3. Find the disc D_{1} with the smallest radius, r_{1}.

There are two cases.

==== Single winner ====

4. If D_{1} was drawn by only a single country, say C_{i}, then give this disc to C_{i}. Its value for the other countries is strictly less than 1/n, so we can give to C_{i} a small additional piece connecting it to its allocated disc.

To do this, draw a sector connecting D_{1} to the image of the boundary between C_{i} and D. Let each country (other than C_{i}) trim this sector such that all countries value the union of the disc and the sector as at most 1/n. This is possible thanks to the condition that the value of all radii from the origin is 0. Allocate to C_{i} the union of D_{1} and the trimmed sector.

The remainder is simply-connected and has a value of at least (n − 1)/n to the remaining n − 1 countries, so the division can proceed recursively in step 1.

==== Many winners ====

If D_{1} was drawn by k>1 countries, then some more sophisticated auctions are required in order to find a country to which we can give a disc and a connecting sector.

5. pick an arbitrary winner country and call it the declarer, C_{1}. Let it add a sector connecting D_{1} to its current territory, and let the other countries trim that sector such that:
- For every non-winning country, the value of D_{1} plus the trimmed sector is at most 1/n (this is possible because the value of D_{1} for them is less than 1/n).
- For every winning country, the value of the trimmed sector alone is less than 1/n.

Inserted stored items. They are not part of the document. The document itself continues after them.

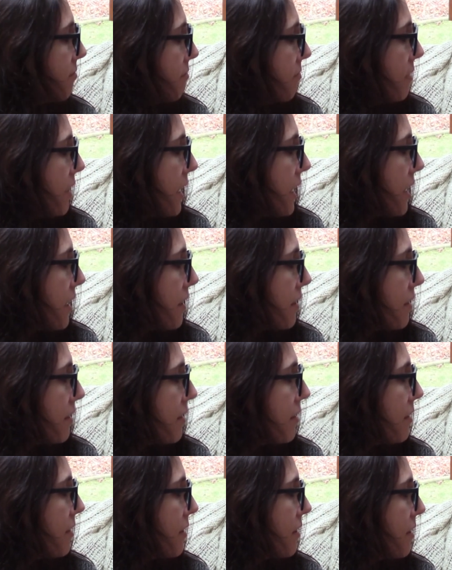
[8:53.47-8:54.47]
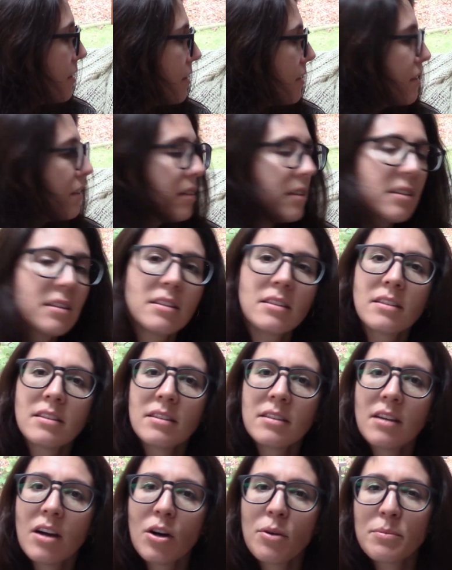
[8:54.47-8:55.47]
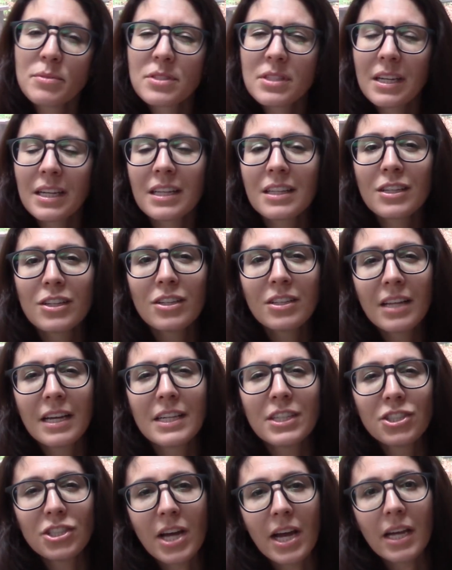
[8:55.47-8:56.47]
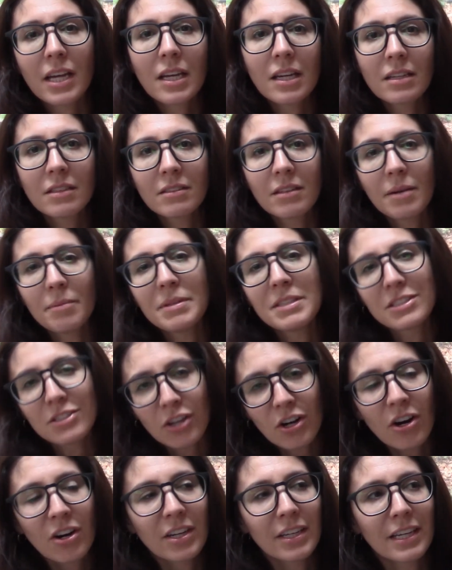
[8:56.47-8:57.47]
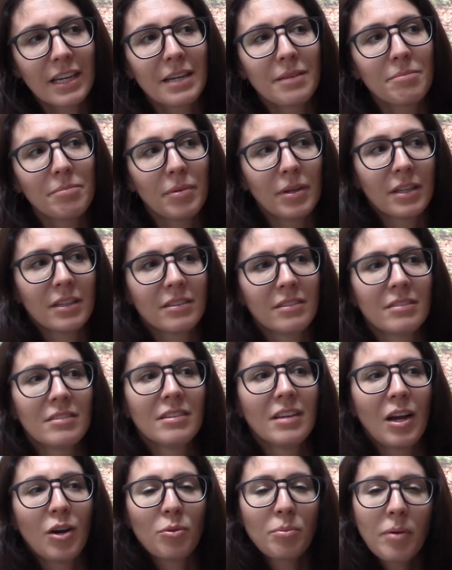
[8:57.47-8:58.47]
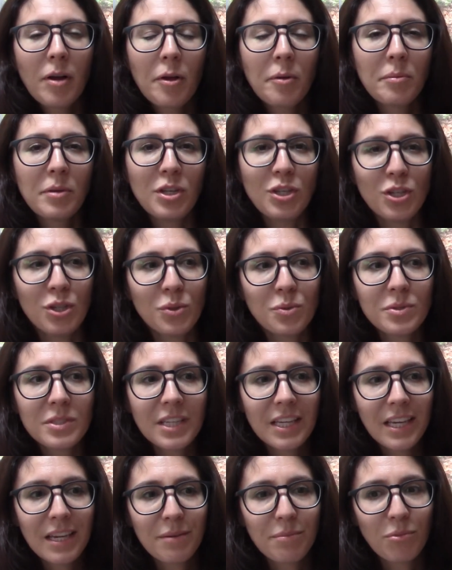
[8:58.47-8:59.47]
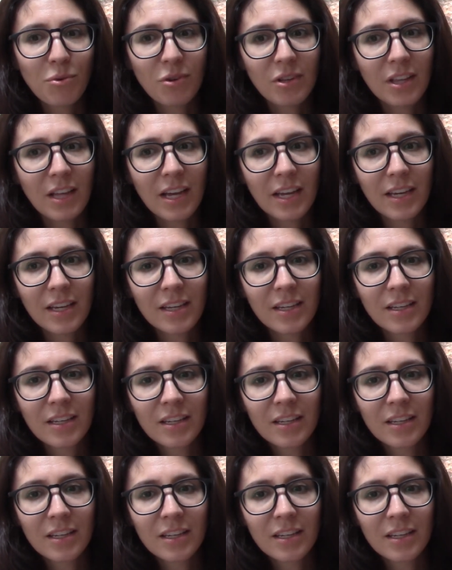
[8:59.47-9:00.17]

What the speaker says: like, almost like a little light jacket. I mean, it's a cardigan, but I'll probably be using it more like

6. Let each of the winning countries bid a new radius r (smaller than its first bid), such that the value of the trimmed sector plus the disc of radius r is exactly 1/n. Select the smallest such disc, D_{2}. Again there are two cases:

If C_{1} is one of the countries bidding D_{2}, then just give it D_{2} (which is slightly smaller than the original D_{1}) and the connecting sector. C_{1} agreed that the value is 1/n and the other countries agreed that it is at most 1/n, so we can proceed recursively at step 1.

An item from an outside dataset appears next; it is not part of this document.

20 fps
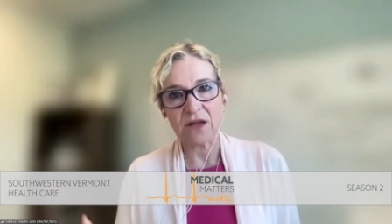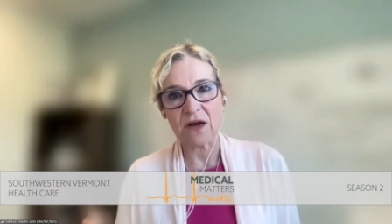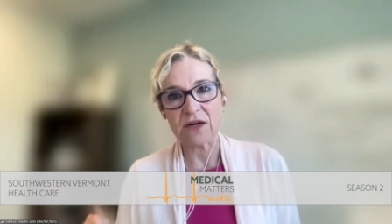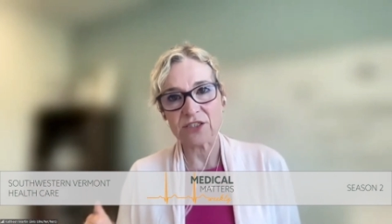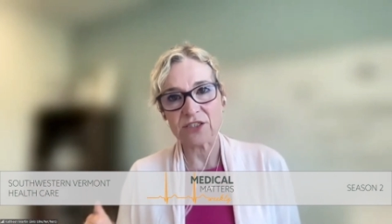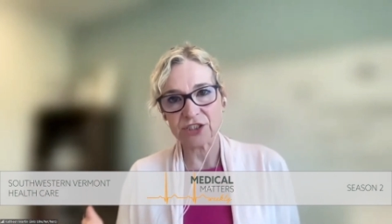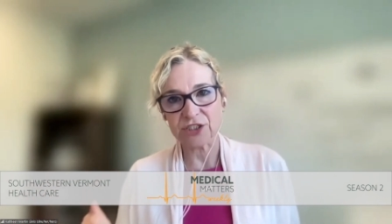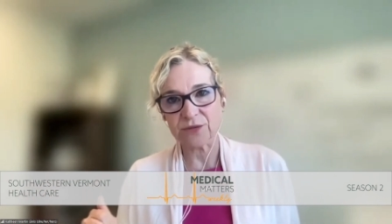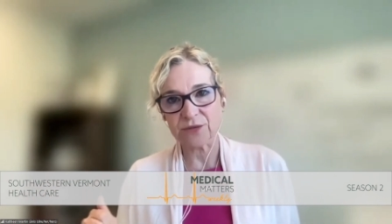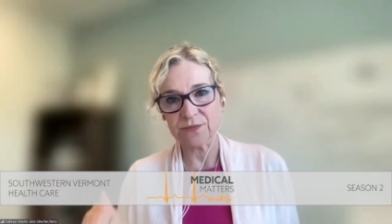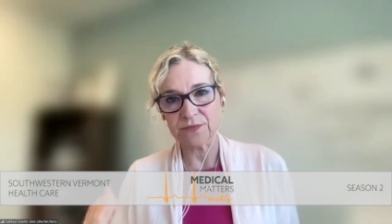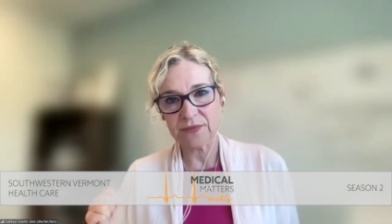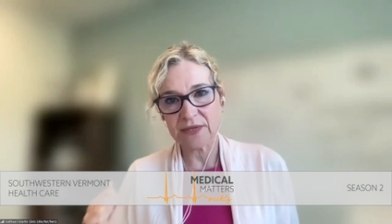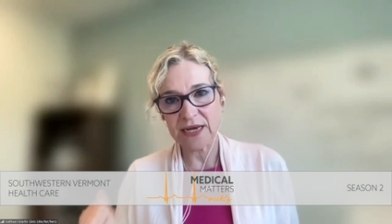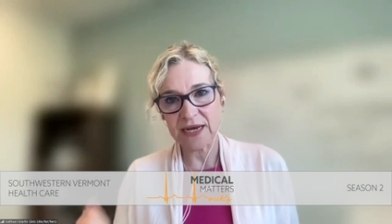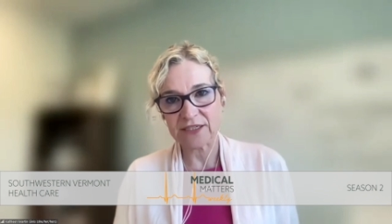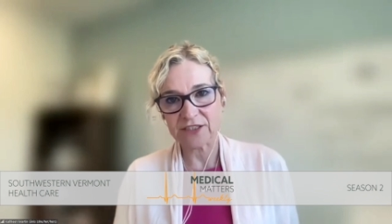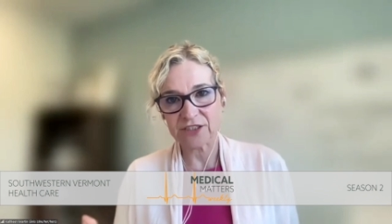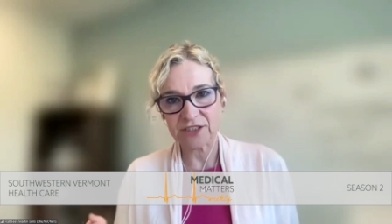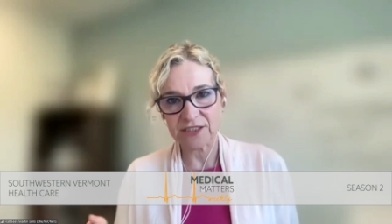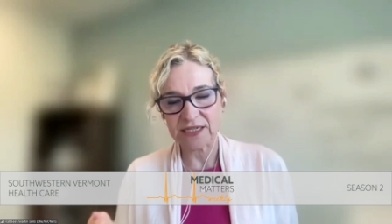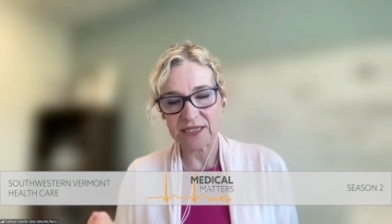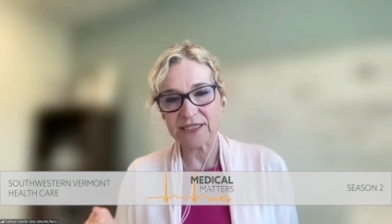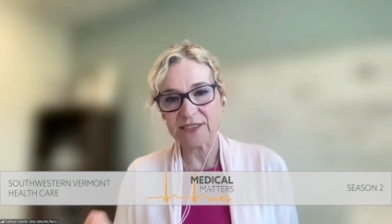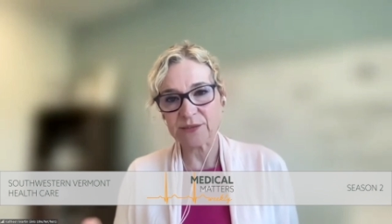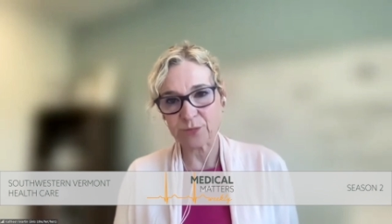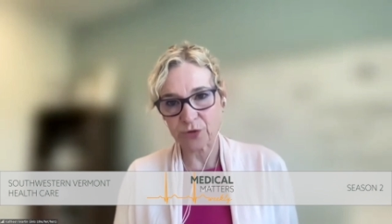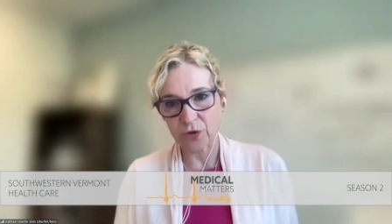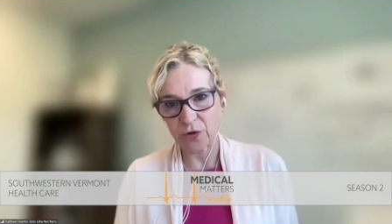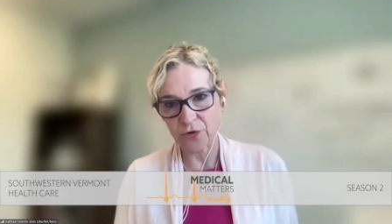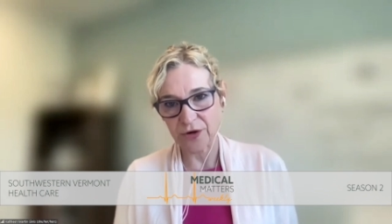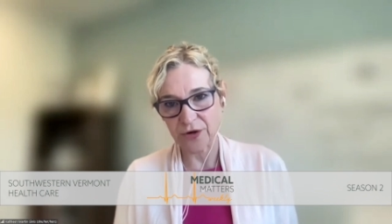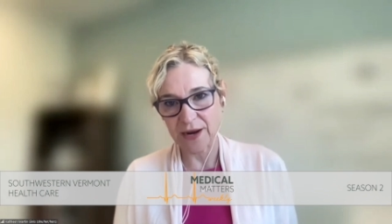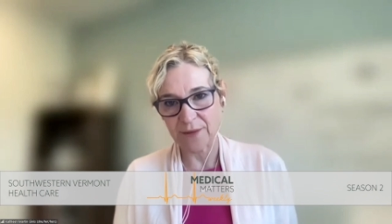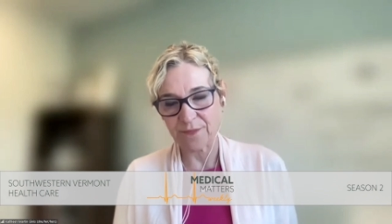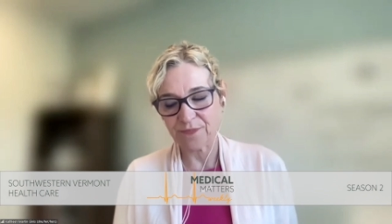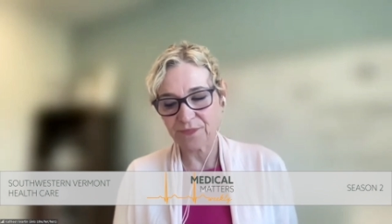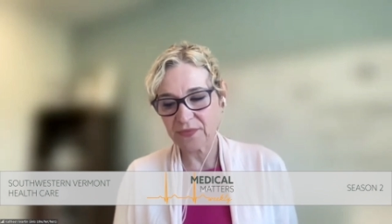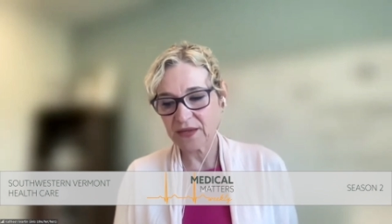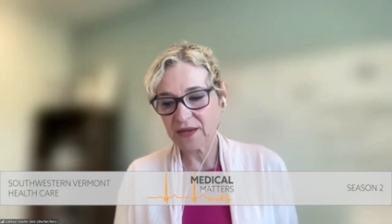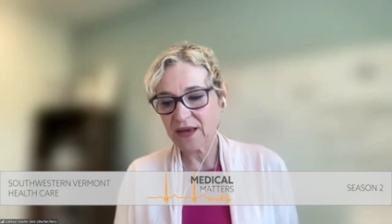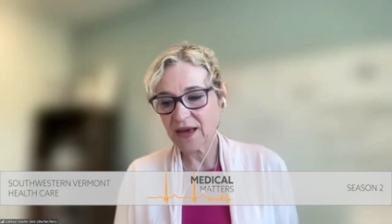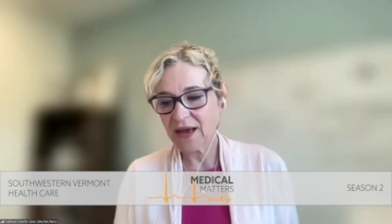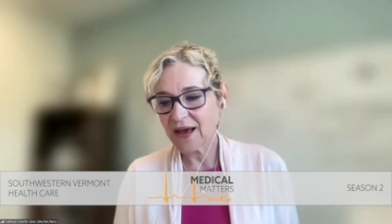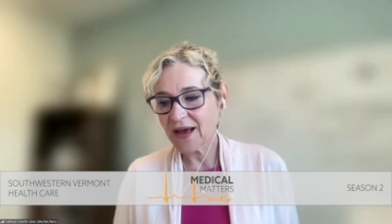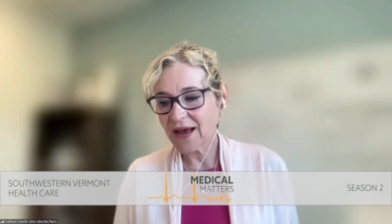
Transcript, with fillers: long term exercise program.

Otherwise, C_{1} agrees that the total value of D_{2} plus the connecting sector is less than 1/n. All non-winners must also agree to this since D_{2} is smaller than D_{1}. So C_{1} and all other countries that agree to this are removed from the set of winners.

7. From among the remaining winners, pick a new declarer C_{2}. Let it add another sector connecting D_{2} to its current territory, and let the other countries trim that sector as in step 5.

Note that now D_{2} is connected to two different territories – C_{1} and C_{2}. This is a problem because it makes the remaining territory disconnected. To solve this, C_{2} is allowed to take another sector, this time of length less than 1 so that it doesn't harm the connectivity. That third sector is again trimmed by all countries as in step 5. In return, C_{2} is required to give up some part of the sector connecting D_{2} to C_{1}, whose value is equal to the value of the third sector it received.

C_{2}'s candidate allocation now contains the following parts: D_{2}, a single sector of length 1 connecting D_{2} to C_{2}, and two short sectors that do not reach the border of D. The value of this construction for C_{2} is 1/n, its value for the non-winners is less than 1/n, and its value for the remaining winners is at most 1/n.

This process continues with the remaining winners, until only a single winner remains.

=== Finitely-connected territory ===

If the territory D is k-connected with a finite k, then the division can proceed by induction on k.

When k = 1, D is simply-connected and can be divided by the protocol of the previous section.

Otherwise (k > 1), mark the outer boundary of D by B_{1} and its inner boundaries by B_{2}, ..., B_{k}.

Find a line L connecting the outer boundary B_{1} to the inner boundary B_{k}, such that all countries value L as 0. This is possible by the following counting argument. There is an uncountable infinity of pairwise-disjoint lines connecting B_{1} and B_{k} and contained in D. But the measure of D is finite, so the number of lines with a positive measure must be finite.

The set D \ L is (k − 1)-connected. Divide it recursively, then assign L arbitrarily to any country adjacent to it. This does not affect the fairness of the allocation since the value of L is 0 for all countries.